The history of hawker culture in three images taken in 1907, 1965, and c.1980 respectively: Source: Roots.Gov.SG
By Jing Kai Lee and Ashley Tan
The story that often comes to mind in discussions of Singapore today is its economic miracle—an outpost founded by the East India Company in 1819, moving from Third World to First within a single generation after independence in 1965. Quite literally fuelling this rise, however, was Singapore’s hawker culture, which flourished in parallel to Singapore’s transformation and sustained the workers who built modern Singapore.
Hawker culture in Singapore emerged spontaneously in the 1800s, when immigrants turned to street hawking as an affordable and accessible means of entrepreneurship. Selling food from mobile stalls, they moved through the streets and filled them with life, colour, and aromatic whiffs of freshly cooked meats, soups, and sweets. By the 1960s, hawker culture began to take on a more institutionalised form. The newly independent Singaporean government, aiming to rebrand Singapore as a business hub, sought ways to clean and order its streets. This eventually led mobile street hawkers to relocate into open-air physical complexes—what we now know as hawker centres.

Source: Guardian. Chinatown Complex. An example of a hawker centre today.
Today, hawker centres are widely recognised as an indispensable part of Singapore’s national identity, with 9 out of 10 Singaporeans considering them so. What makes hawker culture so central to the Singaporean national identity? We argue that beyond representing a common Singaporean passion for food, it also embodies the convergence of two strands of Singaporean civic nationalism: a flat, multiracial identity and an identity shaped by the value of excellence.
A flat, multiracial identity is fostered with hawker centres acting as a common space where different racial subcultures converge through food. Singapore’s common spaces policy fosters national cohesion by creating shared environments where people from diverse racial backgrounds interact, cultivating social understanding through shared experiences. In contrast to London’s food halls, which are far pricier and less ubiquitous, dining in hawker centres is an affordable, everyday routine, with many Singaporeans having one within walking distance of their home. It is this unique blend of multiculturalism, affordability, and accessibility that makes hawker centres highly frequented common spaces in Singapore, resulting not only in occasional cross-racial engagement but also in everyday interactions that blur racial boundaries themselves. More broadly, hawker centres should be seen as one of many elements in Singapore’s wider common spaces strategy, which also includes Housing Development Board precincts (interracial public housing) and racially-integrated national schools to cultivate a flat multicultural identity rather than one premised on identitarian hierarchy.
Moreover, while Singaporean exceptionalism is often associated with its economic success, its underlying ethos of excellence is arguably evident in the hawker trade, where generations have dedicated themselves to perfecting their craft. For example, satay store owner Ms Seow Lai Hao, who often serves long queues of customers, shared the experience of having no customers when she first started. In her recollection, ‘it took a lot of trial and error’ to get cooking techniques ‘just right’. A striking number of hawkers have also earned recognition in the Michelin Guide—an achievement that, given Singapore’s small size and the guide’s usual focus on high-end dining, reinforces the broader national aspiration of punching above its weight. Hawker culture therefore embodies Singaporean excellence: everyday Singaporeans who, through grit and dedication, have turned humble food into a national treasure and global icon.

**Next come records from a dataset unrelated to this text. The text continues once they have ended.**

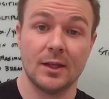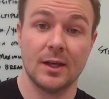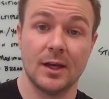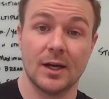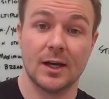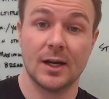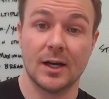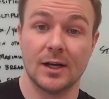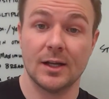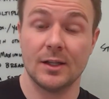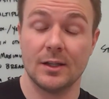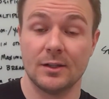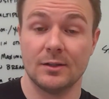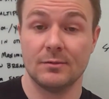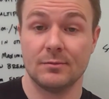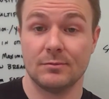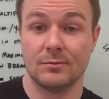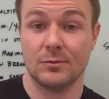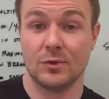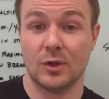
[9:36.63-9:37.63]

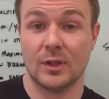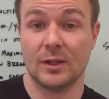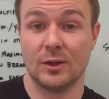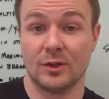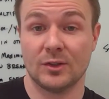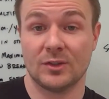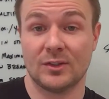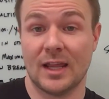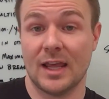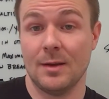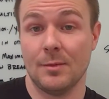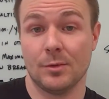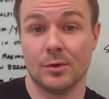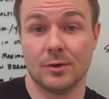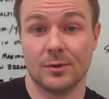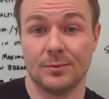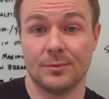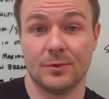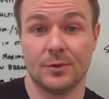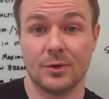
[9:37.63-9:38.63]
Do they look
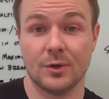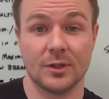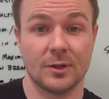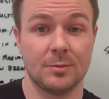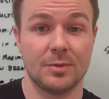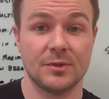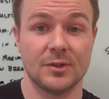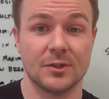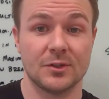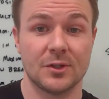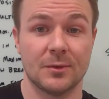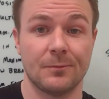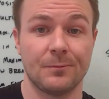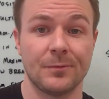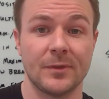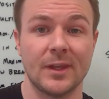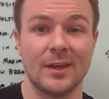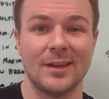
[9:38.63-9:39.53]
stable during the position?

Hawker culture has hence become an important means of identity-making for Singaporean nationalism, defining one facet of Singaporean-ness as a passion for food, participation in common spaces, and holding shared Singaporean values. This form of civic nationalism is not just pluralistic but also highly inclusive. For one, it allows new citizens who appreciate and regularly engage in hawker culture to more readily identify as Singaporean and be accepted as such. In other words, they are afforded significant agency in determining their identity through practices and habits, rather than being constrained by birth statuses. The insider-outsider divide is also less rigid, as engagement with hawker culture exists on a spectrum rather than as a fixed binary. Furthermore, hawker culture does not imply a clear normative identitarian hierarchy, as it promotes pluralism rather than imposing culinary assimilation.
Looking forward, hawker culture faces challenges to its future. Far fewer young Singaporeans today are keen to take up the hawking trade, given its long hours and tight economics. Rising raw materials and staffing costs have also put increasing pressure on hawker food’s affordability. These dynamics cast uncertainty over hawker culture’s future and its role in Singaporean nationalism as a common space and site of excellence, constituting yet another test of Singapore’s knack for reinvention.